Irmina de Barbara Yelin, quel roman graphique dense et impressionnant ! On s’y plonge et on s’y noie. Une œuvre supplémentaire sur la Seconde Guerre Mondiale ? Oui, mais avant tout, une œuvre qui fait preuve d’une grande originalité en témoignant du quotidien d’une femme Allemande sous l’emprise de son régime politique criminel. D’une femme brisée par un contexte historique pesant et une idéologie capable d’empoisonner tout un peuple. Dans Irmina, pas d’héroïsme, pas de grandes leçons morales. Juste la vie, ses troubles, ses dangers. Juste des êtres humains essayant de composer avec les fléaux de leur temps.
Début des années 30, à Londres. La jeune et ambitieuse Irmina vient de poser ses bagages à Londres pour suivre une formation de secrétariat international. Motivée mais sans le sou, elle subvient à ses besoins au jour le jour. Aveuglée par le charme de la vie Londonienne, séduite par l’élégant et studieux Howard – étudiant Noir prometteur d’Oxford – elle reste indifférente aux troubles politiques qui naissent en Europe et ne se sent pas concernée par la menace qui grandit dans son pays natal. Tandis que le climat se fait plus tendu et plus sombre, elle est contrainte de rentrer en Allemagne… pour y vivre, y survivre, elle choisit la voie de la facilité, la voie empruntée par une majorité du peuple : la résignation…

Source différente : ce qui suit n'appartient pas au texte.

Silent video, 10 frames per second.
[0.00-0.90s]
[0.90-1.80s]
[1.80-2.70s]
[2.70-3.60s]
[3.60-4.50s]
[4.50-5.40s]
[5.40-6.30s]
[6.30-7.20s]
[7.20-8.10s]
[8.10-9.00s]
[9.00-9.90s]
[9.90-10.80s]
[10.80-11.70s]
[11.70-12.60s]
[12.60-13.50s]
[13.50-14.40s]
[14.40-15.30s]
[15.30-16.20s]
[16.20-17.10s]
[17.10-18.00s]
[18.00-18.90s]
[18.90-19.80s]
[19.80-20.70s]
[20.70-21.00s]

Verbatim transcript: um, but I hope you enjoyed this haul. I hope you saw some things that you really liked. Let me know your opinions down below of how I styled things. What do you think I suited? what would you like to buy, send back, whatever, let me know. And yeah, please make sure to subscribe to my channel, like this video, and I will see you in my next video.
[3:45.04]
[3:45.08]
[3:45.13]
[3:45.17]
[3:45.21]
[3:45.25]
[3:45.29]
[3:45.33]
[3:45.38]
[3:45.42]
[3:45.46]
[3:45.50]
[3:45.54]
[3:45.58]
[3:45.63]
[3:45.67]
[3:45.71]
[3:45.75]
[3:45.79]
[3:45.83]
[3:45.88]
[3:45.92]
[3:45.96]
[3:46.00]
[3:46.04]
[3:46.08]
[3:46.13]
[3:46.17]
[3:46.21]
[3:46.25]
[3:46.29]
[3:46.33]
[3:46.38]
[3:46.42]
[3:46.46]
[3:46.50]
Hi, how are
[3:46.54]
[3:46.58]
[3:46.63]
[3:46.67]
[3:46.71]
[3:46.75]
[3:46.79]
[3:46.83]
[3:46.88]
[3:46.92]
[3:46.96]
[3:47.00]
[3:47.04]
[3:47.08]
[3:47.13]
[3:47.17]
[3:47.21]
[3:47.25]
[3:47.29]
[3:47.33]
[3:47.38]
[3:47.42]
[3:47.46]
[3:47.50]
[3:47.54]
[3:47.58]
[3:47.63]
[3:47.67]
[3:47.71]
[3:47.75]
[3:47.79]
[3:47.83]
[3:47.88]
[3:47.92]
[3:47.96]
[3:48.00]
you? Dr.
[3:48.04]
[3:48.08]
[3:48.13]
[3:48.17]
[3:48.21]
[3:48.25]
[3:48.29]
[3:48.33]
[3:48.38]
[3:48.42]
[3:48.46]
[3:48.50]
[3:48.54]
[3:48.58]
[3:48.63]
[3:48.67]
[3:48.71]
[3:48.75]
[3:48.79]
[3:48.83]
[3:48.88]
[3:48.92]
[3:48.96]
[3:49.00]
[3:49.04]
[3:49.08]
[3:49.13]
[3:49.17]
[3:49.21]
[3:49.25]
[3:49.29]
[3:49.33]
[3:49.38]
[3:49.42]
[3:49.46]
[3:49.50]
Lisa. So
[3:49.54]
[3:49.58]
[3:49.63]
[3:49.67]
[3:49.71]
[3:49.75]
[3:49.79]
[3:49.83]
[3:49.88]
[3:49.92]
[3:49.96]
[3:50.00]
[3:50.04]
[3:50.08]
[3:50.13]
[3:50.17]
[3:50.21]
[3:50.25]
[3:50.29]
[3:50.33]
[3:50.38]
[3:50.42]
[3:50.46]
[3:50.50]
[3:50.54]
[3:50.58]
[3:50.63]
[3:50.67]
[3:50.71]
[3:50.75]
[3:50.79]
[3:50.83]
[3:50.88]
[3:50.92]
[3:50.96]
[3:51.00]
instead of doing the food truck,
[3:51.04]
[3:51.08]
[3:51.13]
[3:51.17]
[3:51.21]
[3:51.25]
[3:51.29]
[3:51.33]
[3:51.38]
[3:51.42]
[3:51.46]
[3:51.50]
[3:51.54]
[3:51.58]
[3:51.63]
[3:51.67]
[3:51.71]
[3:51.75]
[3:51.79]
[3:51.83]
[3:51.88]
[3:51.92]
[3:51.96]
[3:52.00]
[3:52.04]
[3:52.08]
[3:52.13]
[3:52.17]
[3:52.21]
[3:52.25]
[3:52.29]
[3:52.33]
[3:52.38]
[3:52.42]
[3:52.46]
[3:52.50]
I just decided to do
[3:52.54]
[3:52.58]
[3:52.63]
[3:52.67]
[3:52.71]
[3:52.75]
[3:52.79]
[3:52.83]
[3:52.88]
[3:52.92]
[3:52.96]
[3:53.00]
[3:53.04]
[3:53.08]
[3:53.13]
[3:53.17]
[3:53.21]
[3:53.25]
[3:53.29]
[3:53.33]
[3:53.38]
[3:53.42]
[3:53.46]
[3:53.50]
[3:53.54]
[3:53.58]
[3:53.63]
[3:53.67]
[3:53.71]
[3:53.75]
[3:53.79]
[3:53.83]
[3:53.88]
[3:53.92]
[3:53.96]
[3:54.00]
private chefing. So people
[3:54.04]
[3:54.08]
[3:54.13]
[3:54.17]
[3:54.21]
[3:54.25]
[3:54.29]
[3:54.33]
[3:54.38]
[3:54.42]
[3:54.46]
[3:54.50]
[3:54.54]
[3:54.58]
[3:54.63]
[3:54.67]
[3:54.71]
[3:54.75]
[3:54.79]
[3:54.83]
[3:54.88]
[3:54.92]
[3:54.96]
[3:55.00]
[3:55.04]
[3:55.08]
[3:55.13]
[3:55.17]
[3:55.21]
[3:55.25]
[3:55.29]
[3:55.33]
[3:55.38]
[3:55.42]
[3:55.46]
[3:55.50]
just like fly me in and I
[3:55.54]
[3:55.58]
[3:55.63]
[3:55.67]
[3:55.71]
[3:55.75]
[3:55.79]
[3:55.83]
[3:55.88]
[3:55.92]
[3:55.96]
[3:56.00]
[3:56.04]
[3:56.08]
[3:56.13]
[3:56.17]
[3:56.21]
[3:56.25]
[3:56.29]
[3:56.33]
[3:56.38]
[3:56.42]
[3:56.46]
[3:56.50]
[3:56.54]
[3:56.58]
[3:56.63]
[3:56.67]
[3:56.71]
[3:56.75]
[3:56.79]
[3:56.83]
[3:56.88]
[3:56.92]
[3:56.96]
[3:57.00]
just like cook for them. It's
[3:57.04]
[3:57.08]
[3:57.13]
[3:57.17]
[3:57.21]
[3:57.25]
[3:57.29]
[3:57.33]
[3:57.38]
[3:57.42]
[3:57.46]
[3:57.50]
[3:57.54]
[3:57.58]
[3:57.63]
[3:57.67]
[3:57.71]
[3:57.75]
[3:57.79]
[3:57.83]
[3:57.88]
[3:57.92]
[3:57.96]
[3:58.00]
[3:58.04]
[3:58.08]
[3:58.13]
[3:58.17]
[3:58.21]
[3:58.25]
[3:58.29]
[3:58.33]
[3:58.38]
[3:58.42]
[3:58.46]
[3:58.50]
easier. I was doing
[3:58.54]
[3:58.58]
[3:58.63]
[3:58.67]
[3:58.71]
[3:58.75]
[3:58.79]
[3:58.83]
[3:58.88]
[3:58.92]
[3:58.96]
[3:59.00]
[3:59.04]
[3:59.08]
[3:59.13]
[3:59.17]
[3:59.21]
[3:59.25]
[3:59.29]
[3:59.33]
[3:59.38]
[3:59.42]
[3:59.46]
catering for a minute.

Il est très inhabituel de voir la Seconde Guerre Mondiale abordée sous cet angle. Le résultat est glaçant et magistral. Dans des teintes sombres et gris-bleues soutenues par un graphisme hanté, on observe la montée du nazisme. On assiste à la transformation progressive de l’état d’esprit et de la pensée du peuple sous l’influence de l’idéologie nazie. A l’altération insidieuse de leur libre arbitre. On le voit et on le connaît, ce mal qui ronge. Cet aveuglement qui le soutient dans son ascension. On devient les témoins des ravages de la guerre, qui opèrent sur l’aspect physique et sur la personnalité du peuple. Les visages se creusent, s’émacient, l’espoir et la joie désertent les foyers. Ici la violence n’est pas explicite, mais suggérée, et elle est davantage psychologique que physique : un télégramme annonçant un mari tombé au front, le saccage d’un magasin juif, des vitres brisées, les regards qui se détournent face aux injustices, le rationnement et la faim… cela impacte le lecteur de façon plus pernicieuse. La souffrance s’immisce dans la vie quotidienne. Elle suinte, elle est partout, tout le temps. L’atmosphère, alourdie par les traits noirs et brouillons de Barbara Yelin, est extraordinairement étouffante, oppressante.
Irmina retrace la vie de ce personnage dont la jeunesse, l’innocence et l’espérance ont été fauchées trop tôt, trop brutalement. Irmina, c’est l’histoire d’une vie pour raconter toutes les autres. Pour raconter cette génération qui a grandit trop vite, rattrapée par la folie d’un régime politique…
Irmina de Barbara Yelin est un roman graphique qui marque, qui blesse. Qui revient sur une époque difficile et l’évoque sous un angle plus dérangeant qu’à l’accoutumée. Un chef-d’œuvre.
L’histoire semble belle même si elle est dure. Et les dessins sont splendides.
Je vais le lire sous peu je crois.
Beau mais dur, tu résumes cet ouvrage de façon très juste… J’espère que ça te plaira en tout cas. N’hésite pas à revenir me dire.
Joli billet ! J’ai adoré aussi, particulièrement le dessin qui est à tomber par terre !
Merci ! Oh oui, ces dessins, cette ambiance… ! C’était tellement sombre, tellement suffocant, tellement réussi.